INPUT MATERIAL
========================

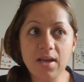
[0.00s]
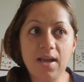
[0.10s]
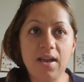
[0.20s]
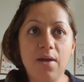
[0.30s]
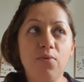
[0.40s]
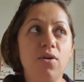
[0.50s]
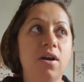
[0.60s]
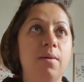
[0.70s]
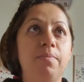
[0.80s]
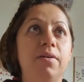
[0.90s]
and I woke
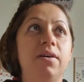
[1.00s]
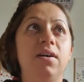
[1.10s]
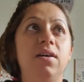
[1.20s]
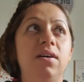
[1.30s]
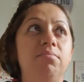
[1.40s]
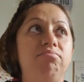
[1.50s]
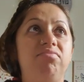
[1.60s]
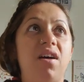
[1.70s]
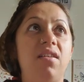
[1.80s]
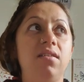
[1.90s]
up
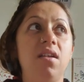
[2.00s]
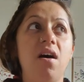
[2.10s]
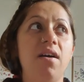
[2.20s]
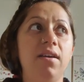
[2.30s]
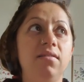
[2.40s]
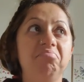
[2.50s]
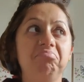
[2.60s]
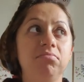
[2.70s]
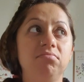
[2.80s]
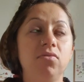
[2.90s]
at 9,
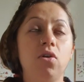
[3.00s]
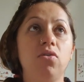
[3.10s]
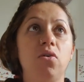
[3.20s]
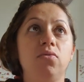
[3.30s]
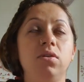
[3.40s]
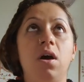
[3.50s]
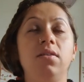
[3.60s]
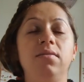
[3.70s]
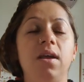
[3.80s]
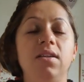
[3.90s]
no, no, not
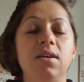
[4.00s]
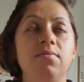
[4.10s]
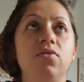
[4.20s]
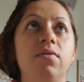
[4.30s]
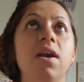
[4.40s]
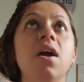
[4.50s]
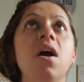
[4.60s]
8 a.m., sorry.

========================

AIM OF THE TASK
Images must not appear in the copy; reproduce everything else in the records verbatim.

ANSWER BELOW
[0.00s]
[0.10s]
[0.20s]
[0.30s]
[0.40s]
[0.50s]
[0.60s]
[0.70s]
[0.80s]
[0.90s]
and I woke
[1.00s]
[1.10s]
[1.20s]
[1.30s]
[1.40s]
[1.50s]
[1.60s]
[1.70s]
[1.80s]
[1.90s]
up
[2.00s]
[2.10s]
[2.20s]
[2.30s]
[2.40s]
[2.50s]
[2.60s]
[2.70s]
[2.80s]
[2.90s]
at 9,
[3.00s]
[3.10s]
[3.20s]
[3.30s]
[3.40s]
[3.50s]
[3.60s]
[3.70s]
[3.80s]
[3.90s]
no, no, not
[4.00s]
[4.10s]
[4.20s]
[4.30s]
[4.40s]
[4.50s]
[4.60s]
8 a.m., sorry.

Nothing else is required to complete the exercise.